Just before we enter a wood, two women and a child walk towards us, lean and fast. It’s ok, they’re not carrying packs; they can’t be pilgrims. But that doesn’t stop them telling us Compostela is the other way. This time David tries to imply we’re on our way back, while I just laugh and pretend not to understand. We’re too embarrassed to stop and explain the whole thing, so leave them with an odd impression of unfriendly ex-pilgrims, clearly unaffected by the spirituality of having once reached Compostela.

The greater part of today’s walk circles the heads of three valleys, tributaries of the Yonne. As the day grows and we tire, it helps us to imagine the day into thirds, punctuated by cafés, and therefore to pace ourselves. The second café is at Champs-sur-Yonne, just after we miss our way through an excess of enjoying the walking and peering at orchids. We earn an additional 2 kilometres along a busy road as a forfeit, so deserve a rest. The pretty café near Champs-sur-Yonne’s main esplanade is closed, without reason given. But at the back of the town is an ugly commercial complex, a concrete square of supermarket, DIY depot and carwash; and a tabac that is open. One of our faithful PMUs, with the usual silent bartender who is persuaded to serve us Oranginas and to point to the toilets. After walnut and blue cheese sandwiches, cold Orangina is my second favourite sensation of the day.

So far we’re lucky with the weather. The sky is full of clouds but somehow wherever we turn a channel of sunshine opens up to lead us through. Now we turn to the river and for the rest of the day we know the path will be flat. It’s an actual riverside walk, not one that hangs above the river on a cliff. There are chalets and cottages on our other side, tree-shaded and dishevelled in their overgrown gardens. One is new: we eyeball a glass wall through which we can almost stroke the lacquered doors of the fashionable kitchen.

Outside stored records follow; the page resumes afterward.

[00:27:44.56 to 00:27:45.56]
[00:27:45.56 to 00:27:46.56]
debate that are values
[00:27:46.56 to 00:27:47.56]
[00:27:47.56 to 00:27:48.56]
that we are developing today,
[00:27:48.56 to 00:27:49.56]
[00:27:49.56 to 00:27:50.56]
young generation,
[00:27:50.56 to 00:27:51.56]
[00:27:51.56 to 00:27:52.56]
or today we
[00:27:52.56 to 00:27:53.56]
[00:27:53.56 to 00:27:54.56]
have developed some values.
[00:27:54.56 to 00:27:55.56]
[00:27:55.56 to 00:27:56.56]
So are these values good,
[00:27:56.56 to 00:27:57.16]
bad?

At Vaux our luck changes. The clouds close over and remove our energy source, while the river is impassable. The bridge is a-crawl with workmen, netting, dust and sparks. We think about blagging our way across but see it is too dangerous. If we were in a car we could follow the diversion, but no one thinks of walkers, so the end of the day is a foot-mashing six kilometres along roads. We’re tired now, coming up to twenty-five of what ends up being a thirty-one-kilometre (or over nineteen miles) walk that has included lots of climbing. It was only meant to be twenty-four kilometres in total, but we’re too tired to figure out how that happened. I switch off and retreat into myself. It’s all about slogging it out to the finish now, like the ends of so many days are. Just getting it done, getting there, fills my thoughts. ‘There’ being a shower and a bed to stretch out on. Even when there’s a chance, today, to go back onto the riverside path from the road, we’re too tired to bother at first. The ill-named “Rue de l’ile de Paradis” squeezes us between a building site and the railway, while angry Doberman dogs stake us out.

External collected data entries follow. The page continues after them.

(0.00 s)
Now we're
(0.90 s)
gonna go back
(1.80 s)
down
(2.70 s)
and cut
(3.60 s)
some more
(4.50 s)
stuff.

And then, just at the end where we succumb once more to the river path, a final reward. We see a different side to Auxerre from the medieval cobbled city inside its wall that was closed and silent on a rainy Sunday afternoon. This Auxerre is a city of football practice, of joggers and cyclists, archery and canoeing clubs.

A record day for length and almost for ascent, and although tired we’re not too beaten up. But I can tell I will regret this evening staying in a cottage with stairs.

Day distance: 19.3 miles / 31.1 km
Overall distance: 801 miles
Time walking: 6 hours 16 minutes
Average speed walking: 3.1 mph
Total ascent for the day: 1437 feet / 437 m

22nd April 2008

Sunday 20 April 2008

Spilling over

When I look back over these six days, in my mind is a brown hessian sack slung over a red shoulder. It’s a full sack – over-full you might say – and the shoulder belongs to Father Christmas. His sack is lumpy with odd-shaped packages, some squashy and rounded, others whose sharp corners tear through the weave of the bag. Each one is thrilling and although the sack is awkward, Father Christmas carries it along expectantly.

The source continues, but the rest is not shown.